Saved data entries
▬▬▬▬▬▬▬▬▬▬

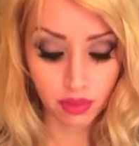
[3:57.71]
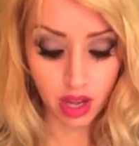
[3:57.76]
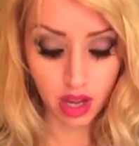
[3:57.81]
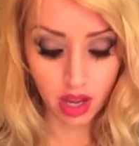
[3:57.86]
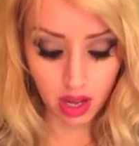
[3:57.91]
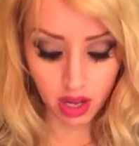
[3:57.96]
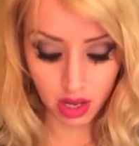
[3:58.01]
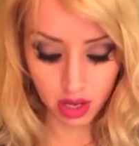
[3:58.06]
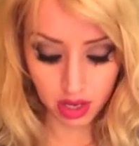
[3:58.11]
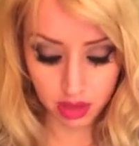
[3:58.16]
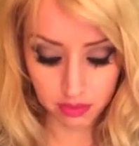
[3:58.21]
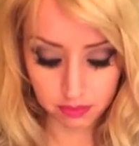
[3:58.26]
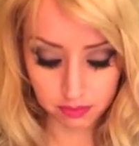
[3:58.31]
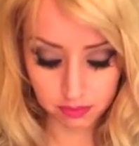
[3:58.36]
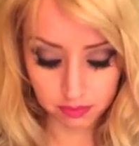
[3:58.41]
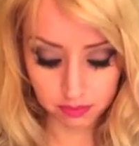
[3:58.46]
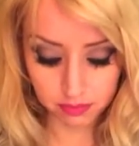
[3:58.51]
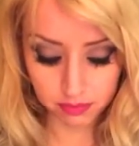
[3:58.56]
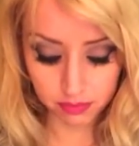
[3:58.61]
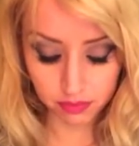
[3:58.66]

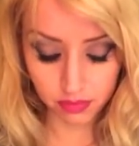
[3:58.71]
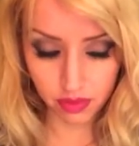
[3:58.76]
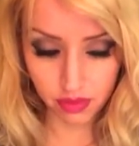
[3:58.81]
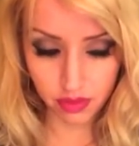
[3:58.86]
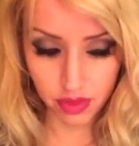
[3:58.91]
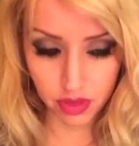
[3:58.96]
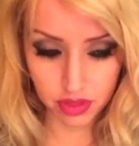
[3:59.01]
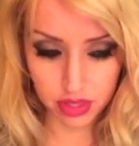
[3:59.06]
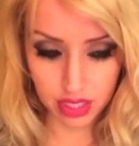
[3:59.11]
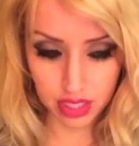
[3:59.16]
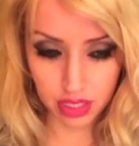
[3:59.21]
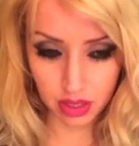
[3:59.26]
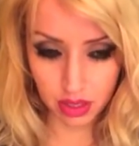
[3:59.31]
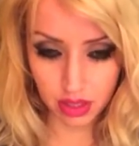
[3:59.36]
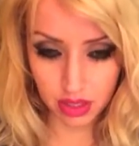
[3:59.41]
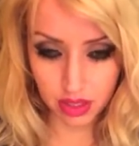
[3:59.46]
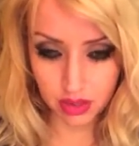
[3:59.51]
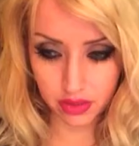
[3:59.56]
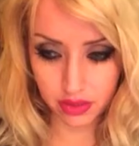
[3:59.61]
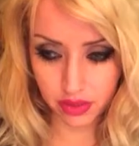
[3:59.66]
If there's like
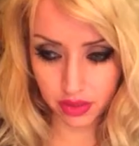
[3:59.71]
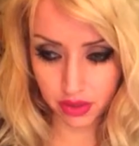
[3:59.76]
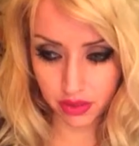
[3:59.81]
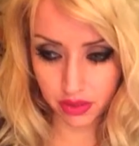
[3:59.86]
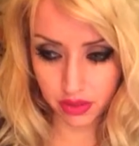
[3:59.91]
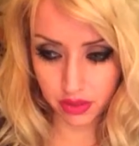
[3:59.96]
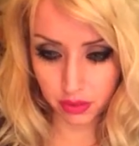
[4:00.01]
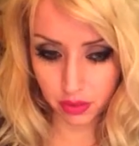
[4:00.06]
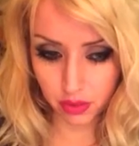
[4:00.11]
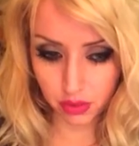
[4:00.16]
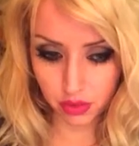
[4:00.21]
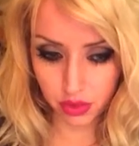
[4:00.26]
the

▬▬▬▬▬▬▬▬▬▬

What to work on: The reply should hold every record, unchanged, and no pictures.

Solution to this task:
[3:57.71]
[3:57.76]
[3:57.81]
[3:57.86]
[3:57.91]
[3:57.96]
[3:58.01]
[3:58.06]
[3:58.11]
[3:58.16]
[3:58.21]
[3:58.26]
[3:58.31]
[3:58.36]
[3:58.41]
[3:58.46]
[3:58.51]
[3:58.56]
[3:58.61]
[3:58.66]

[3:58.71]
[3:58.76]
[3:58.81]
[3:58.86]
[3:58.91]
[3:58.96]
[3:59.01]
[3:59.06]
[3:59.11]
[3:59.16]
[3:59.21]
[3:59.26]
[3:59.31]
[3:59.36]
[3:59.41]
[3:59.46]
[3:59.51]
[3:59.56]
[3:59.61]
[3:59.66]
If there's like
[3:59.71]
[3:59.76]
[3:59.81]
[3:59.86]
[3:59.91]
[3:59.96]
[4:00.01]
[4:00.06]
[4:00.11]
[4:00.16]
[4:00.21]
[4:00.26]
the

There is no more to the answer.